Portland's Best New Restaurants 2018: Nostrana’s Little Sib Is More Than a Wine Bar

Enoteca Nostrana’s traghetti al pomodoro con condimenti with pours from its 300-strong wine list
Image: Stuart Mullenberg
Enoteca Nostrana is not a waiting room. You might make that mistake once—after putting your name on the waitlist at Nostrana, the 13-year-old, barrel-ceilinged Italian mother ship next door and then shuffling over to this dark, narrow bar decked out with Italian futurist furnishings. But the new Enoteca Nostrana is its own experience: a wine bar with a tightly executed, stupidly comforting menu that cherry-picks Nostrana’s fanciest imports and crams them into sharable bites.

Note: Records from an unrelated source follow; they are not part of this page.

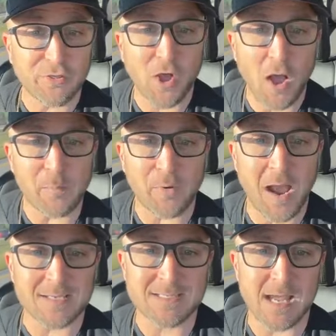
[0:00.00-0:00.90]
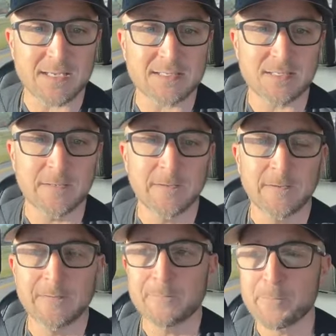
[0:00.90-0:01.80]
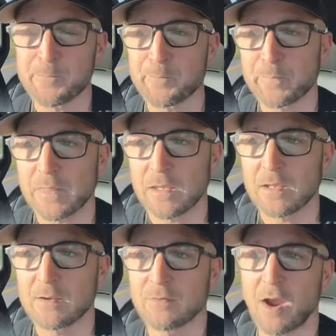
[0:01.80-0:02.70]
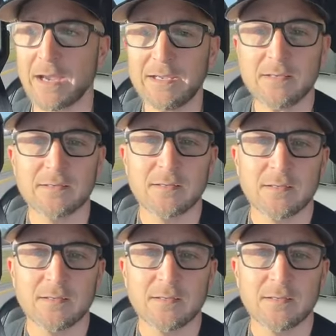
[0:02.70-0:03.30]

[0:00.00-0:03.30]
your thought process, right?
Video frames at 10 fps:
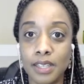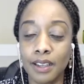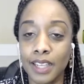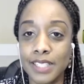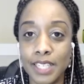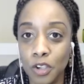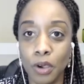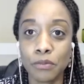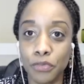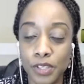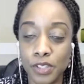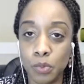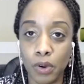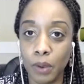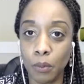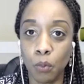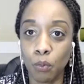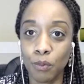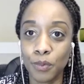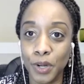I did a conference where
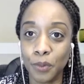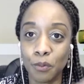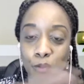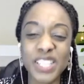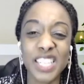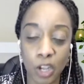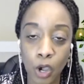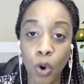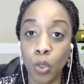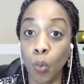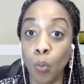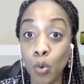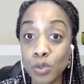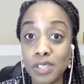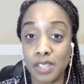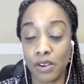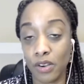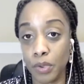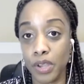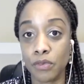we did a whole awards
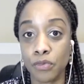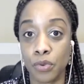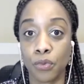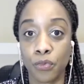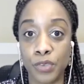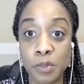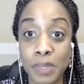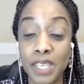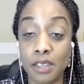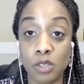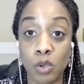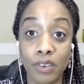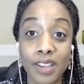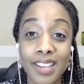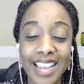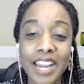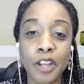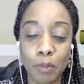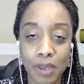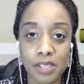ceremony for speakers. So I kind of
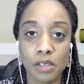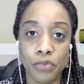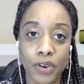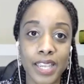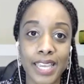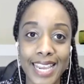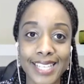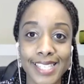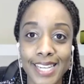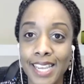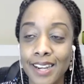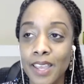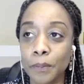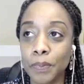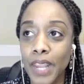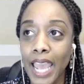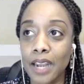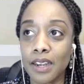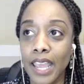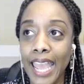got myself very connected in.
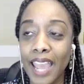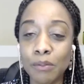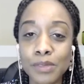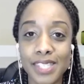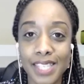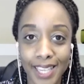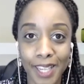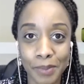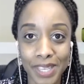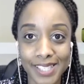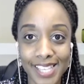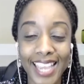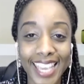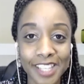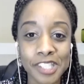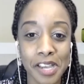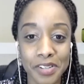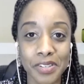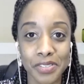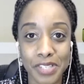And emceeing means I get to
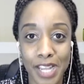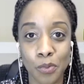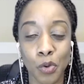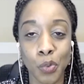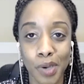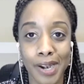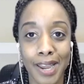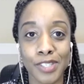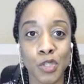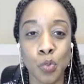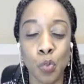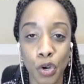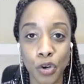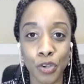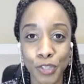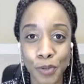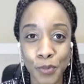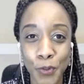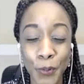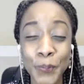understand what organizers want a lot
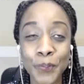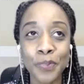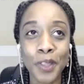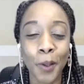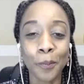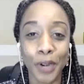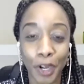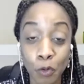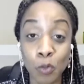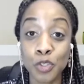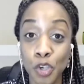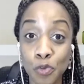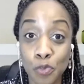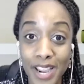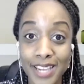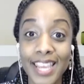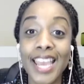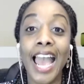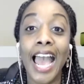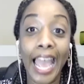more. But I've also read
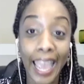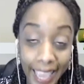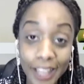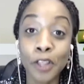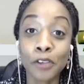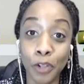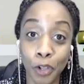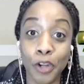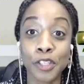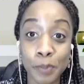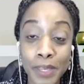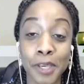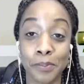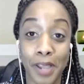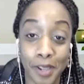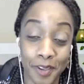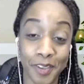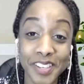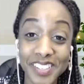a hell of a lot of speaker bios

Take the “warm smoked oyster dip”: smoked oysters are chopped into salty morsels, thrown into a bubbling cazuela of melted raschera and pecorino sardo, and slicked in fiery orange Calabrian chile oil. The force of its smoke-salt-umami power will stretch your taste receptors to the brink. It’s the brainchild of Devon Chase, chef under Nostrana grande dame Cathy Whims, who runs a separate kitchen dedicated to the wine bar. (Meanwhile, wine pro Austin Bridges works the bar, psyched to talk about the 300-odd wines in the glass-front cellar a few feet from your table.)
You can do no wrong here. Little burrata dumplings oozing cream and sweet, aperitif-soaked black-berries; seafood “charcuterie” starring lemony octopus terrine, seared albacore, and buttery shrimp toast; weirdly, some of the best drop biscuits in town (Whims is originally from North Carolina), smeared with heavenly pimento cheese. Get the silly-sounding DIY traghetti in tomato sauce, access-orized with your choice of pantry items, fried capers to garlic-chile bread crumbs. It might just be the best goddamn bowl of pasta in the city.
Sure, go snack at Enoteca before moving on to Nostrana. But we’re more than content to waste our whole night here in this atmospheric, geometric space, sampling ragù lasagna or spooning vanilla gelato half-sunk into Riesling-soaked peaches. We’ll get back to that old Italian standby someday.